- _Required work_
Could you copy out all of the records below exactly, leaving out every picture?

***** Entries shown *****

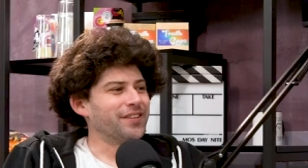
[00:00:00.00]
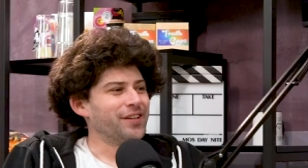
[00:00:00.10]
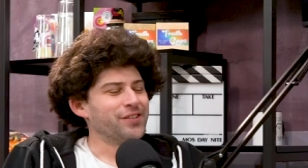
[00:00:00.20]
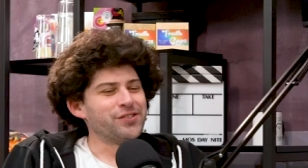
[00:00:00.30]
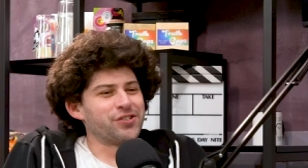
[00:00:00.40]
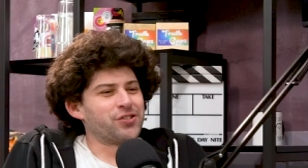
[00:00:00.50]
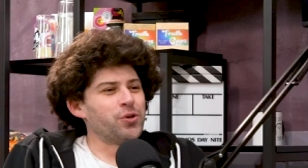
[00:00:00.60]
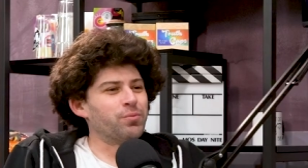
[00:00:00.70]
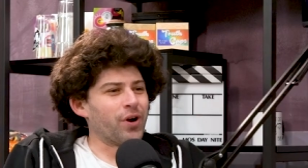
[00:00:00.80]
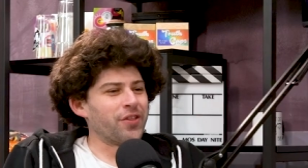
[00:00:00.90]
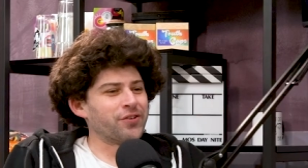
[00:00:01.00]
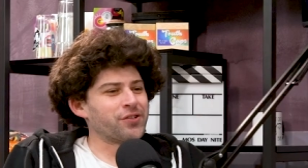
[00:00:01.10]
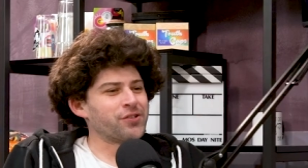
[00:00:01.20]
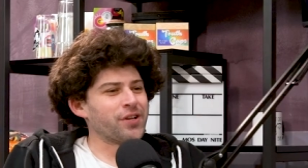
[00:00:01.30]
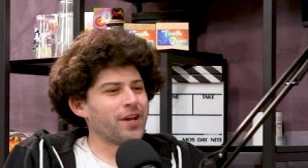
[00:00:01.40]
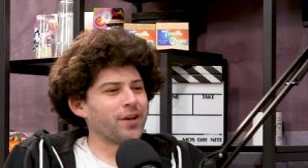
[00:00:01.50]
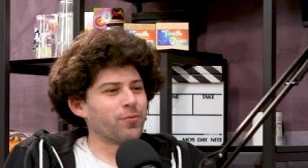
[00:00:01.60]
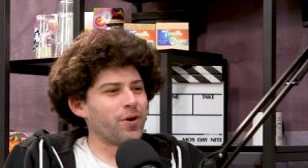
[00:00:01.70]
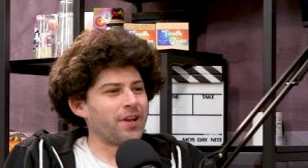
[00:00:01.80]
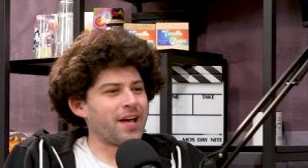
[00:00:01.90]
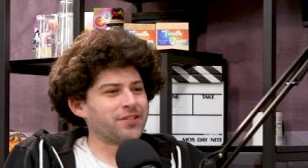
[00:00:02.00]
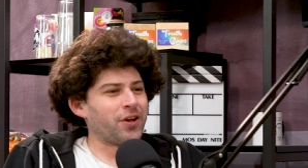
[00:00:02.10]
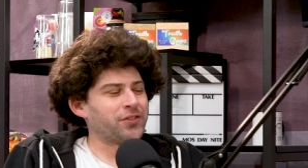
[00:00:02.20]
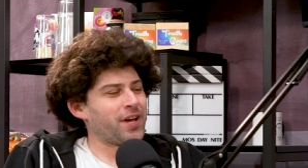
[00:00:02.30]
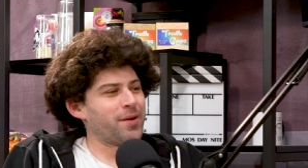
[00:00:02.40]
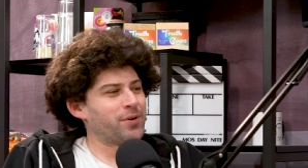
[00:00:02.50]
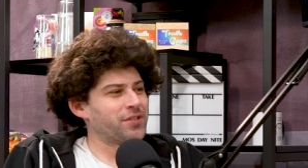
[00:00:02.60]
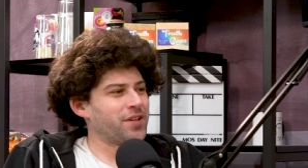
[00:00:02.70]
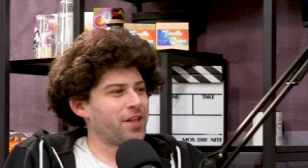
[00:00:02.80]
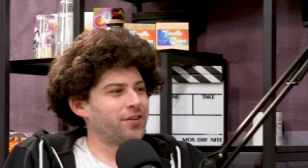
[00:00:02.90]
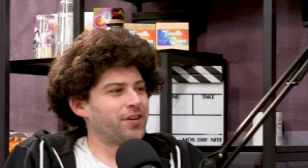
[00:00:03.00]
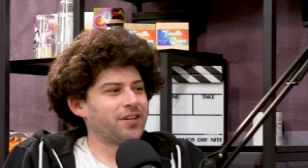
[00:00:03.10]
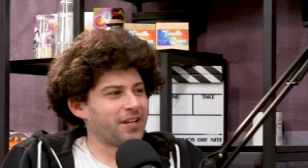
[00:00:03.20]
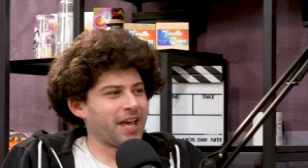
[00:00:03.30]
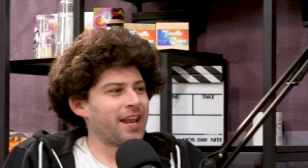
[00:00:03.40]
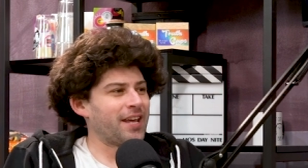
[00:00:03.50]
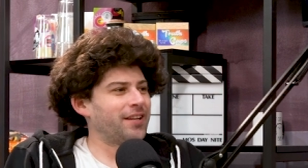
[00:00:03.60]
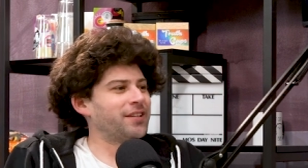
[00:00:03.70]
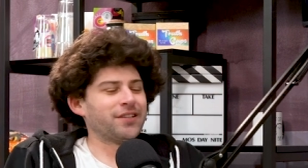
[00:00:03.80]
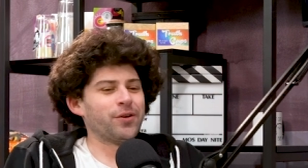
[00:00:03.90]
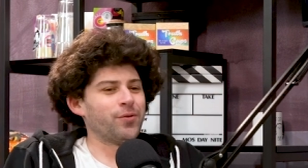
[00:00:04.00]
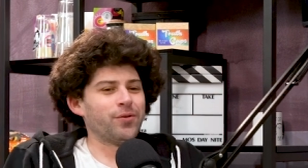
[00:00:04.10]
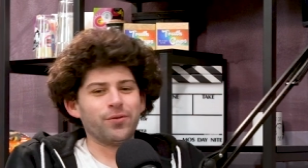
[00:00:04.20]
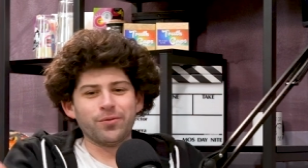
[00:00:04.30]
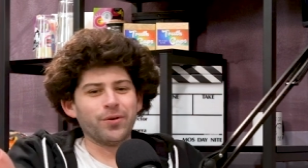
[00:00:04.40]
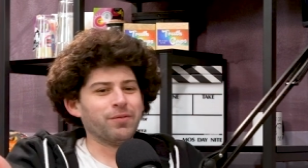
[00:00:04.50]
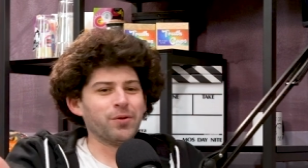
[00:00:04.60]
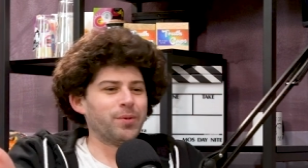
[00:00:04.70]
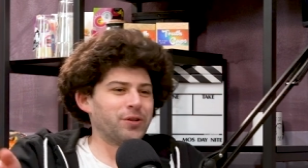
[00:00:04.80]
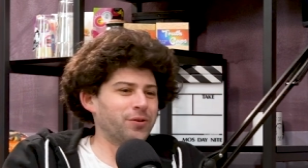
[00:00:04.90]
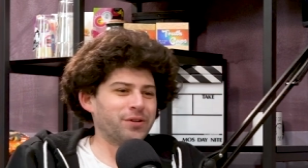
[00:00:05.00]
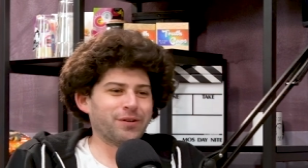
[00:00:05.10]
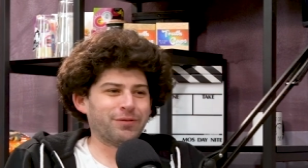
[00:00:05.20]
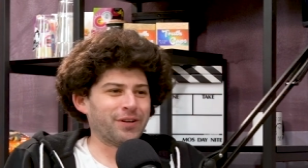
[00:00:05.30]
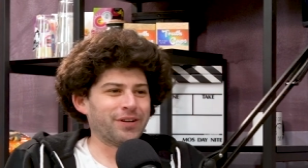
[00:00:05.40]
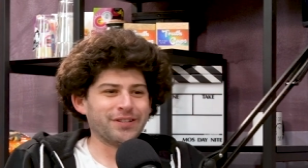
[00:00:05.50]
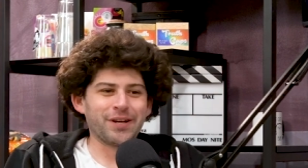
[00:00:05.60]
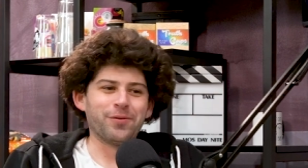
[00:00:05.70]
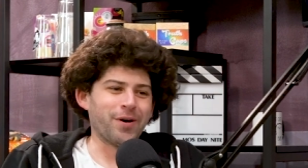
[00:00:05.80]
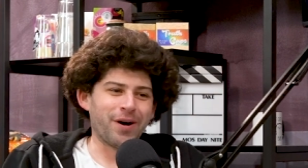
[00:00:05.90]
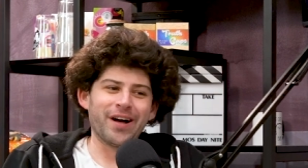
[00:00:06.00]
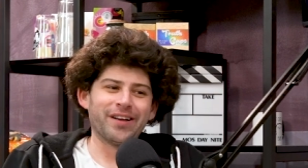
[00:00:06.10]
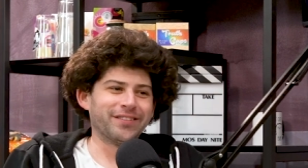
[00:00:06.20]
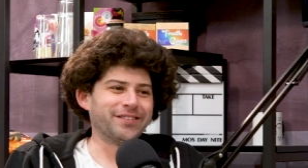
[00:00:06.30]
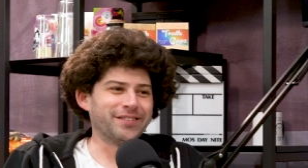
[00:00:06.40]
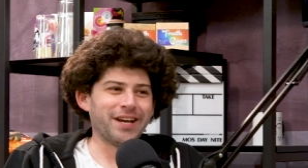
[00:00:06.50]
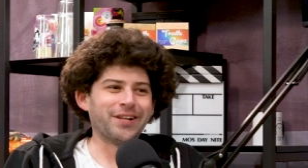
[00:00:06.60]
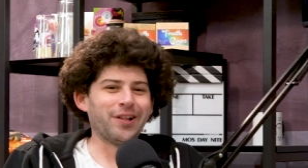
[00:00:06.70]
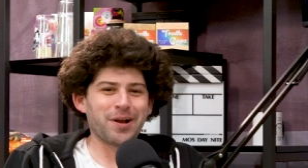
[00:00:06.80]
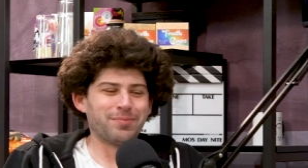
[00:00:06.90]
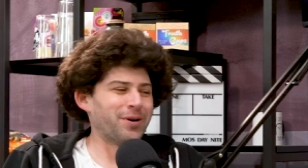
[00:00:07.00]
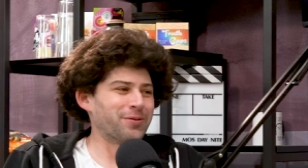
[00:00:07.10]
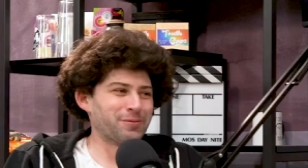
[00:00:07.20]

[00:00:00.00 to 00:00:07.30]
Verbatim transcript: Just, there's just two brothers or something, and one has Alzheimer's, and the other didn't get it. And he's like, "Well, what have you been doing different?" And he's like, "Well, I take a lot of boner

*****

- _Finished task_
[00:00:00.00]
[00:00:00.10]
[00:00:00.20]
[00:00:00.30]
[00:00:00.40]
[00:00:00.50]
[00:00:00.60]
[00:00:00.70]
[00:00:00.80]
[00:00:00.90]
[00:00:01.00]
[00:00:01.10]
[00:00:01.20]
[00:00:01.30]
[00:00:01.40]
[00:00:01.50]
[00:00:01.60]
[00:00:01.70]
[00:00:01.80]
[00:00:01.90]
[00:00:02.00]
[00:00:02.10]
[00:00:02.20]
[00:00:02.30]
[00:00:02.40]
[00:00:02.50]
[00:00:02.60]
[00:00:02.70]
[00:00:02.80]
[00:00:02.90]
[00:00:03.00]
[00:00:03.10]
[00:00:03.20]
[00:00:03.30]
[00:00:03.40]
[00:00:03.50]
[00:00:03.60]
[00:00:03.70]
[00:00:03.80]
[00:00:03.90]
[00:00:04.00]
[00:00:04.10]
[00:00:04.20]
[00:00:04.30]
[00:00:04.40]
[00:00:04.50]
[00:00:04.60]
[00:00:04.70]
[00:00:04.80]
[00:00:04.90]
[00:00:05.00]
[00:00:05.10]
[00:00:05.20]
[00:00:05.30]
[00:00:05.40]
[00:00:05.50]
[00:00:05.60]
[00:00:05.70]
[00:00:05.80]
[00:00:05.90]
[00:00:06.00]
[00:00:06.10]
[00:00:06.20]
[00:00:06.30]
[00:00:06.40]
[00:00:06.50]
[00:00:06.60]
[00:00:06.70]
[00:00:06.80]
[00:00:06.90]
[00:00:07.00]
[00:00:07.10]
[00:00:07.20]

[00:00:00.00 to 00:00:07.30]
Verbatim transcript: Just, there's just two brothers or something, and one has Alzheimer's, and the other didn't get it. And he's like, "Well, what have you been doing different?" And he's like, "Well, I take a lot of boner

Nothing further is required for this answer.